Port-au-Prince, 2 octobre 2025 — L’organisation humanitaire Médecins Sans Frontières (MSF) tire une nouvelle fois la sonnette d’alarme face à la gravité de la crise haïtienne.
Dans un rapport couvrant la période de janvier à juin 2025, l’ONG fait état d’un afflux massif de patients victimes de violences armées et sexuelles, soulignant que les civils, en particulier les enfants et les femmes, paient le plus lourd tribut au conflit.
Au cours de ces six mois, 13 300 personnes ont été admises aux urgences, 2 600 survivantes de violences sexuelles ont reçu une assistance médicale, et 2 267 patients ont été soignés pour des blessures traumatiques liées aux violences. Fait particulièrement inquiétant : 26 % de ces blessés étaient des mineurs, contre 11 % l’année précédente. La majorité d’entre eux avaient moins de 15 ans, dont un tiers de filles, et 30 % portaient des blessures par balles. « Ces chiffres montrent la détérioration dramatique de la situation », a affirmé Mumuza Muhindo Musubaho, chef de mission de MSF en Haïti. « Les civils, notamment les femmes et les enfants, doivent cesser d’être pris pour cibles dans ce conflit. »
Hôpitaux débordés, accès aux soins compromis : La capitale haïtienne vit un effondrement sans précédent de son système de santé : entre 60 et 80 % des structures de Port-au-Prince sont fermées ou inopérantes, selon MSF. Cela oblige les habitants à parcourir de longues distances, au péril de leur vie, pour trouver un centre médical encore fonctionnel. Près de deux Haïtiens sur cinq auraient aujourd’hui un besoin urgent de soins.

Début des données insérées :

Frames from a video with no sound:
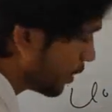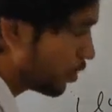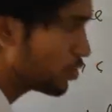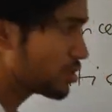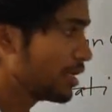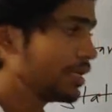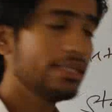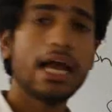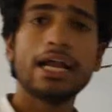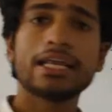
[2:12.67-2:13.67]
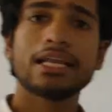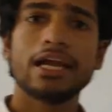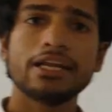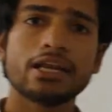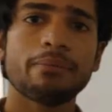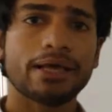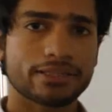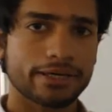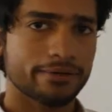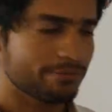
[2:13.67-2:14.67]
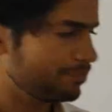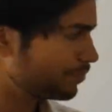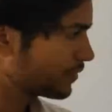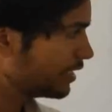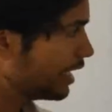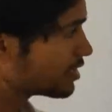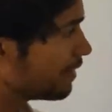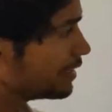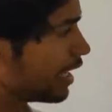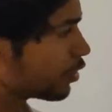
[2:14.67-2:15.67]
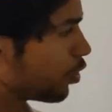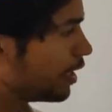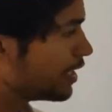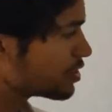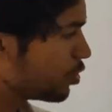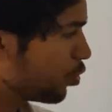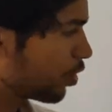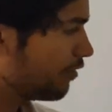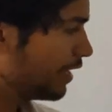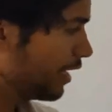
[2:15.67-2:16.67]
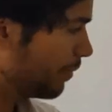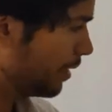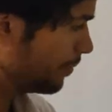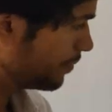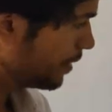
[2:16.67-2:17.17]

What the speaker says: because they are declared in a method. That's why they are called as local variable.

L’attaque de drone menée le 20 septembre à Cité Soleil illustre la gravité du contexte. Dix-sept blessés avaient été admis à l’hôpital MSF de Drouillard ce jour-là, dont plusieurs femmes et enfants qui n’ont pas survécu. « Les frappes, les pillages, les incendies et l’usage croissant des violences sexuelles comme arme de domination détruisent le tissu social », déplore MSF.
Des civils pris au piège : Pour l’ONG, les Haïtiens sont désormais piégés entre les affrontements des groupes armés et les forces de sécurité, tandis que les drones explosifs s’ajoutent à la liste des menaces. La peur est telle que près d’un patient sur cinq suivi dans le cadre des cliniques mobiles de MSF affirme éviter de quitter son quartier ou de prendre les transports en commun pour aller consulter.
Face à l’ampleur de la crise, MSF exhorte la communauté internationale et les parties prenantes au conflit à respecter le droit humanitaire et à garantir la protection des civils.